The objective of the £100m Housing Kickstart Fund is to revive housing schemes in London that have been stalled due to economic challenges

London mayor Sadiq Khan (Anna Gordon/REUTERS/File Photo)

By: Shajil Kumar

London mayor Sadiq Khan has unveiled a £100m Housing Kickstart Fund that will provide grants to housing firms to convert market-rate homes stalled due to economic downturn into affordable homes.

The new money will be made available from recycled capital grant funding, which is money returned to the Greater London Authority GLA by housing providers.

Along with this fund, the mayor has announced a new Accelerated Funding Route, to make it simpler for developers to achieve over 40 per cent of affordable homes on their sites.

This will simplify the methodology to help councils and housing associations calculate how much grants could be applied to execute the projects.

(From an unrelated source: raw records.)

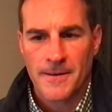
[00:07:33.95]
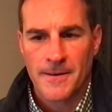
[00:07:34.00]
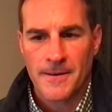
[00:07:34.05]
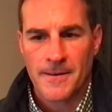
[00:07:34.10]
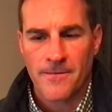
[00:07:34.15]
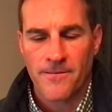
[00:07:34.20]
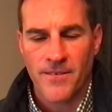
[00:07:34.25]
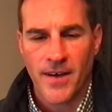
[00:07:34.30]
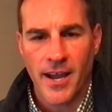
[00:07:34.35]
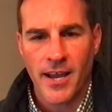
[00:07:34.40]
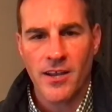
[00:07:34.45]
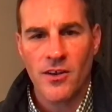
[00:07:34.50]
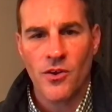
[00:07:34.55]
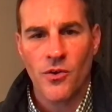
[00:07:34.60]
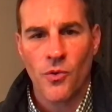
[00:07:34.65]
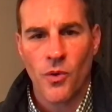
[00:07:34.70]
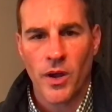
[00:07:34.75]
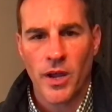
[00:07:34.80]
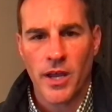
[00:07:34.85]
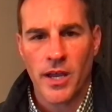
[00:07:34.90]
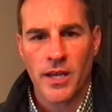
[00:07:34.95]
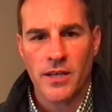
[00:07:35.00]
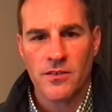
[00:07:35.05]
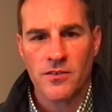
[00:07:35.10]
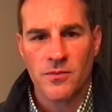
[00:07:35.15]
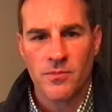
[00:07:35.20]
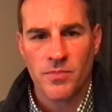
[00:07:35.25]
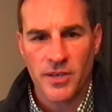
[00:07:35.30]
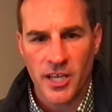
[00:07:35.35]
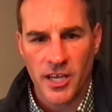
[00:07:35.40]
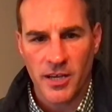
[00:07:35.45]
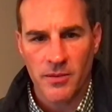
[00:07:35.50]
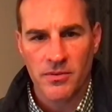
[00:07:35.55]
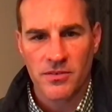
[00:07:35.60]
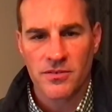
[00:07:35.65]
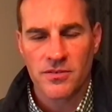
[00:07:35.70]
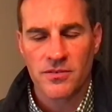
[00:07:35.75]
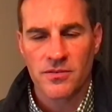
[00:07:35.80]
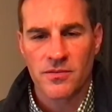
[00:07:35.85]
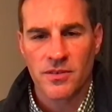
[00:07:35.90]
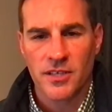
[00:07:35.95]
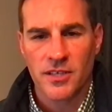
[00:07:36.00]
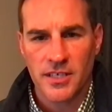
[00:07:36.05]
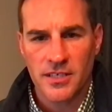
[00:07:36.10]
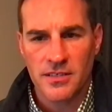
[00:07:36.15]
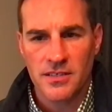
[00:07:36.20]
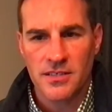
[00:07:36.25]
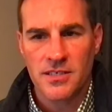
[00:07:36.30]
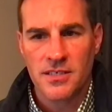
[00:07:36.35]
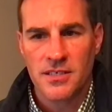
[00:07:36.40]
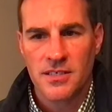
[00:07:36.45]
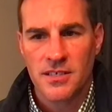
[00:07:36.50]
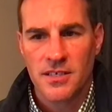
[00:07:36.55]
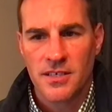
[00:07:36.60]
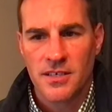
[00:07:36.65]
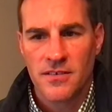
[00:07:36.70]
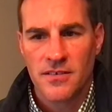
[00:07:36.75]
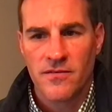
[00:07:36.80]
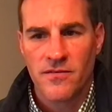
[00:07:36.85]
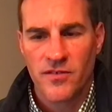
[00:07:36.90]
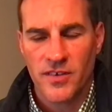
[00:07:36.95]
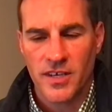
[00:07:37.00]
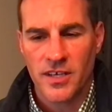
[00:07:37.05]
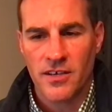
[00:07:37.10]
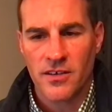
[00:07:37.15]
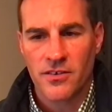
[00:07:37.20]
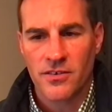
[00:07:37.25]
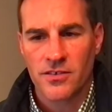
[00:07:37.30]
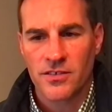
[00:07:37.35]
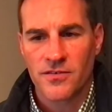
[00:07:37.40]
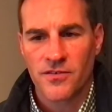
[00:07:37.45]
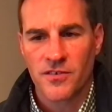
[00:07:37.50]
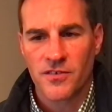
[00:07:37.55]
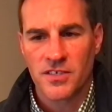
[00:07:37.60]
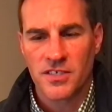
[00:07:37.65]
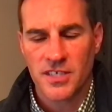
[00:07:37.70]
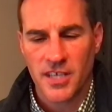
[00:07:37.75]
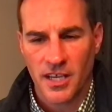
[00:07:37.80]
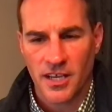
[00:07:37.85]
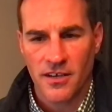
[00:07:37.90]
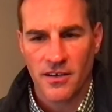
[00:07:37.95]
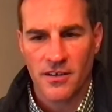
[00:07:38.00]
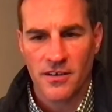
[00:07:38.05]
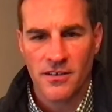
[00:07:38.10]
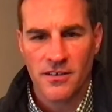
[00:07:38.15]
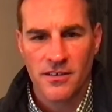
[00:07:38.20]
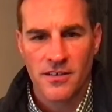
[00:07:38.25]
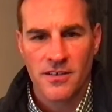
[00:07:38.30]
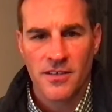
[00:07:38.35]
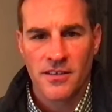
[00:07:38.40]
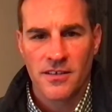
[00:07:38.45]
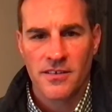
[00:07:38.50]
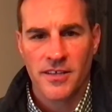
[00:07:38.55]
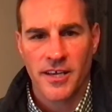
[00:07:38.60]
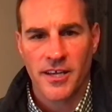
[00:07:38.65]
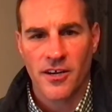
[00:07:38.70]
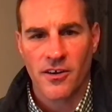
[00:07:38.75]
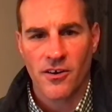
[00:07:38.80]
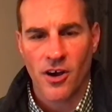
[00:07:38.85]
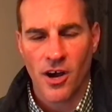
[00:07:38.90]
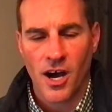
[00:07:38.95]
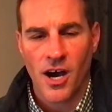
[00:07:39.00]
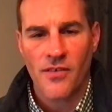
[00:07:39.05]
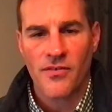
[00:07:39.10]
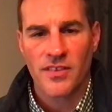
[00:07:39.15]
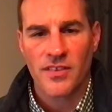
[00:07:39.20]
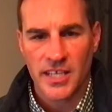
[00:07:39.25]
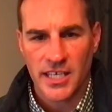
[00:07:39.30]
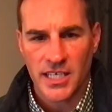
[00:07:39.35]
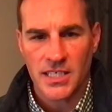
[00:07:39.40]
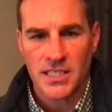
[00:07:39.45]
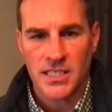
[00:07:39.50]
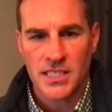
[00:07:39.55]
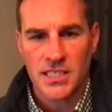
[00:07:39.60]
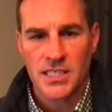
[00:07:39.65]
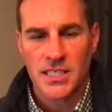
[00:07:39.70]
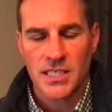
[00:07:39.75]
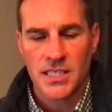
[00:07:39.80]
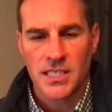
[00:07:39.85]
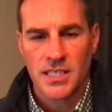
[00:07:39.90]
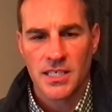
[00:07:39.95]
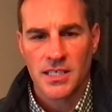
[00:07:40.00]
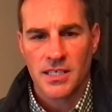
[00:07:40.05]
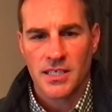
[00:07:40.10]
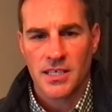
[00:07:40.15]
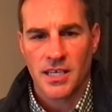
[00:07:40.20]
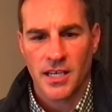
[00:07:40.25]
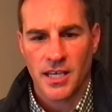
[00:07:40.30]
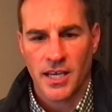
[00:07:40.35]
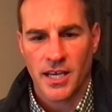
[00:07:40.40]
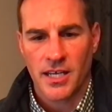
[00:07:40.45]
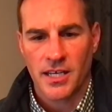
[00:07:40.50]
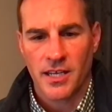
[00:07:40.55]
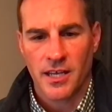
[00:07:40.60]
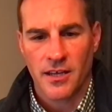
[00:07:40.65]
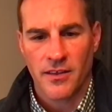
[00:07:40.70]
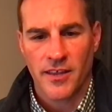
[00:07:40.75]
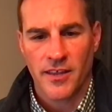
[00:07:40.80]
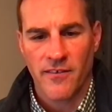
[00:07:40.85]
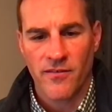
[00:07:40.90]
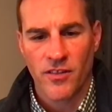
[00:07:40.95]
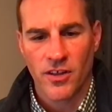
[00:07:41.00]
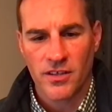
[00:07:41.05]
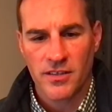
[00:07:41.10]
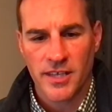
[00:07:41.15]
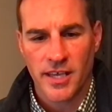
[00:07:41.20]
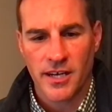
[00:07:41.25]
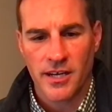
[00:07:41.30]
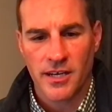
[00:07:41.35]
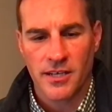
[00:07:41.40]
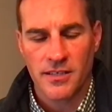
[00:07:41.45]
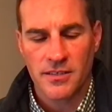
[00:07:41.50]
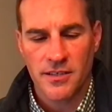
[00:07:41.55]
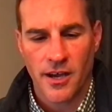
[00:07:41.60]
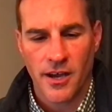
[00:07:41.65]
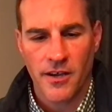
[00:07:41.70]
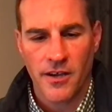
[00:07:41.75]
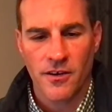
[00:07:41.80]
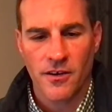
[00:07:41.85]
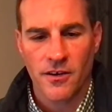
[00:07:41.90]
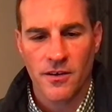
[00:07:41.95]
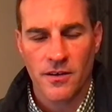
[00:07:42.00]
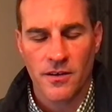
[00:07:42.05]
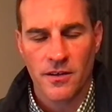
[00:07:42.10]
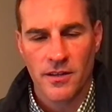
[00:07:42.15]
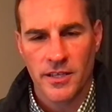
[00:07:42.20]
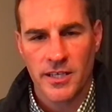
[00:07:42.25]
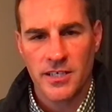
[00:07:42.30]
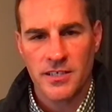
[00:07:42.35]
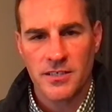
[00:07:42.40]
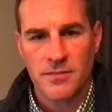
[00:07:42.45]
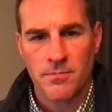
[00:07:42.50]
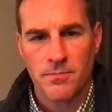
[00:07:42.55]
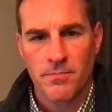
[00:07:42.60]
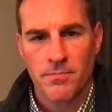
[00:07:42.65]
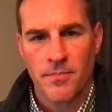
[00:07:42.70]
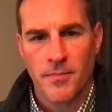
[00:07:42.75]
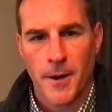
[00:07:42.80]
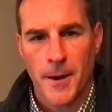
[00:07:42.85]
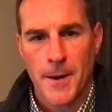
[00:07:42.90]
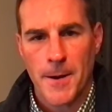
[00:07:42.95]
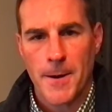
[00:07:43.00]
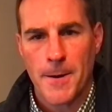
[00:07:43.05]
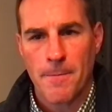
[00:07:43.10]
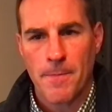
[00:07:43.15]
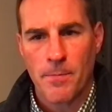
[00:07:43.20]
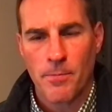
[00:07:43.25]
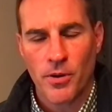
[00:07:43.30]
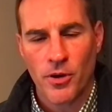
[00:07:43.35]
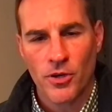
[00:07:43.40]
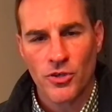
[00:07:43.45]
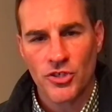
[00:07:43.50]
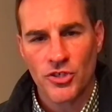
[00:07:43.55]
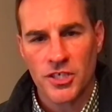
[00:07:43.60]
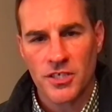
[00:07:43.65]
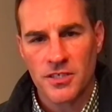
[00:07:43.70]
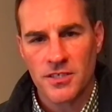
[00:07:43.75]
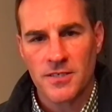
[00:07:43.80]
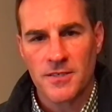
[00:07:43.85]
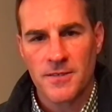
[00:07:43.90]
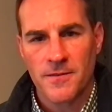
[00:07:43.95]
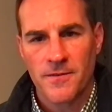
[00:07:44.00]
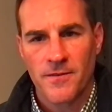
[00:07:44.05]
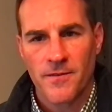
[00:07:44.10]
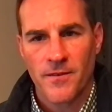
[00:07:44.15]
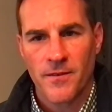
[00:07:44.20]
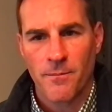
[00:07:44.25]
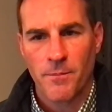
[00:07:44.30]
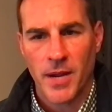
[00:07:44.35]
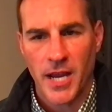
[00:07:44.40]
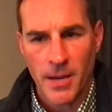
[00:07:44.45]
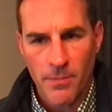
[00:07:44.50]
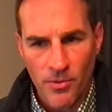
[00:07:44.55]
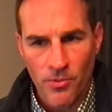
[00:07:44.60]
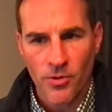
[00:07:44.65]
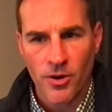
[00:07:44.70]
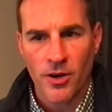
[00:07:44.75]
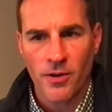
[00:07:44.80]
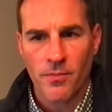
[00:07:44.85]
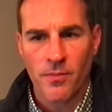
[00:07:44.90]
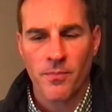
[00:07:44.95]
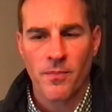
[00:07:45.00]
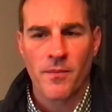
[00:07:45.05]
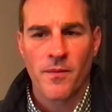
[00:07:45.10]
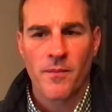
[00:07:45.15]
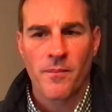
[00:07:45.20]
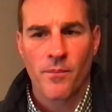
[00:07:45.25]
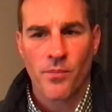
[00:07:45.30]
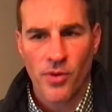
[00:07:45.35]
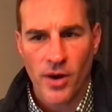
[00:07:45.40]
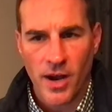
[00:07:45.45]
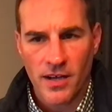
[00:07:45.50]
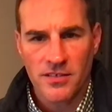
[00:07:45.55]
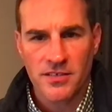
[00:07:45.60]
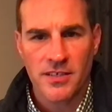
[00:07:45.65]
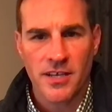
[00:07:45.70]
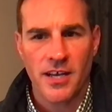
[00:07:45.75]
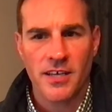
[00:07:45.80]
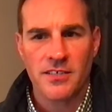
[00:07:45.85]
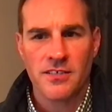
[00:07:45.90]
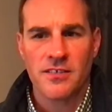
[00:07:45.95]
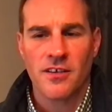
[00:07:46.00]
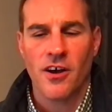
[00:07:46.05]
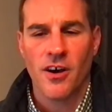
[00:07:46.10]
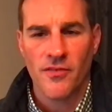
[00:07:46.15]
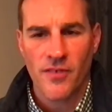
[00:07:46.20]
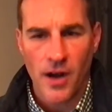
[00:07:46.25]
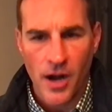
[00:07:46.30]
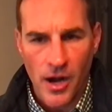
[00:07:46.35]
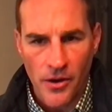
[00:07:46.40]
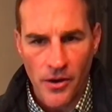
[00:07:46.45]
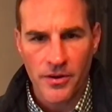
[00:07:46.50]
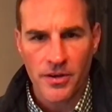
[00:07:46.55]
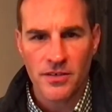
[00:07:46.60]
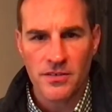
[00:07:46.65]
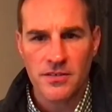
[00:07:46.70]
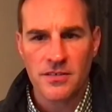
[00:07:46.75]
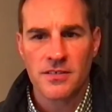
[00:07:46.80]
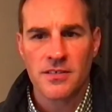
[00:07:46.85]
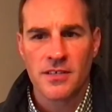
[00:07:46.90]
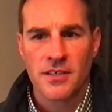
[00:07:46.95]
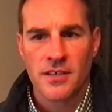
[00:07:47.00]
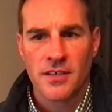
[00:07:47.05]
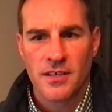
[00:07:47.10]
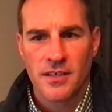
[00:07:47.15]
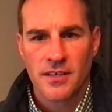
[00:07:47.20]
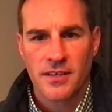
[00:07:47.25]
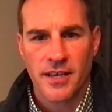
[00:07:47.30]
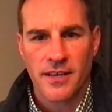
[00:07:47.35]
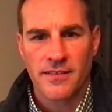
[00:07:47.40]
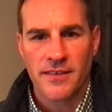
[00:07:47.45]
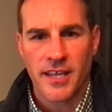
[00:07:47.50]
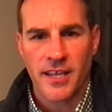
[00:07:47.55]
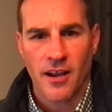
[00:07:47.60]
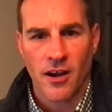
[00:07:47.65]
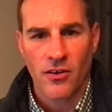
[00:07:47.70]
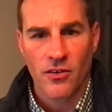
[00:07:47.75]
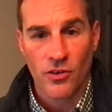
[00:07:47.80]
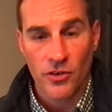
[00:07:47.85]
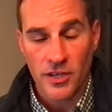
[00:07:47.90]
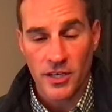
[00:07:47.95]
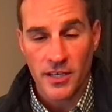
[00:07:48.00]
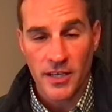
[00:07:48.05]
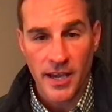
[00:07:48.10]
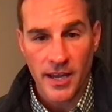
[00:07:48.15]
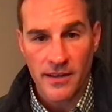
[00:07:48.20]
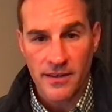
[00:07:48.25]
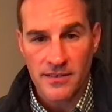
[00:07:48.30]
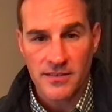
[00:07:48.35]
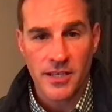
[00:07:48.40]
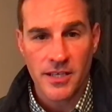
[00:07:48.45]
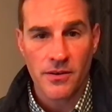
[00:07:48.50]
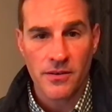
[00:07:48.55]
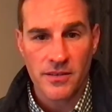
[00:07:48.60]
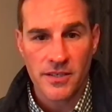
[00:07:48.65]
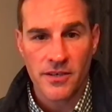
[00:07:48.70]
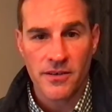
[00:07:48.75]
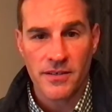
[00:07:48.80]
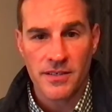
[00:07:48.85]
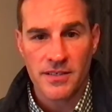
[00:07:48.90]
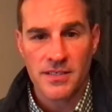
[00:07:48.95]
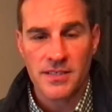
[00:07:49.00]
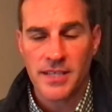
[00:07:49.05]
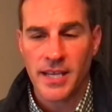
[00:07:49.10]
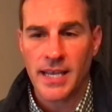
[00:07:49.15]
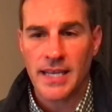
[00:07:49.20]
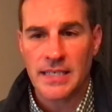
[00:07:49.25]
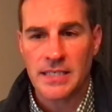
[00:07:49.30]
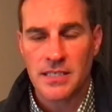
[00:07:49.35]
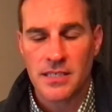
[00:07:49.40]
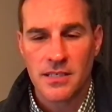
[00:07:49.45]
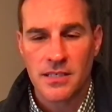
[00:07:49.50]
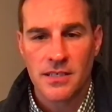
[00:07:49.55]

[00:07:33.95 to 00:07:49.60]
find a way to be able to list vehicles for sale that are off lease. And they've looked at an entire lease purchase paperwork process of ours that they are looking at the Secretary of State.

The mayor also plans to utilise City Hall’s existing funding, skills and experience to accelerate the building of homes on brownfield sites. Two sites, in Newham and Southwark, are already benefiting from this new funding.

Nearly 1,450 homes will be delivered by March 2026, and 40 per cent of them will be in the affordable segment.

During Khan’s tenure, affordable housing delivery in London has outpaced the rest of the country, and achieved the Government’s target of 116,000 affordable homes.

However, the mayor feels much more needs to be done to fix the city’s decades-long housing crisis.

“London’s housing crisis was decades in the making and won’t be fixed overnight, but I’m determined to do everything in my power to deliver more council and genuinely affordable homes across the capital,” he said.

The housing sector in the UK is going through a downturn, with major developers warning that housebuilding may fall to the lowest level since the Second World War.

Fiona Fletcher-Smith, Chair of the G15, a group of London’s leading housing associations, said: “More than 175,000 Londoners are homeless and living in temporary accommodation – equivalent to one in 50 residents of the capital.” Hence there is an acute need for affordable housing, she added.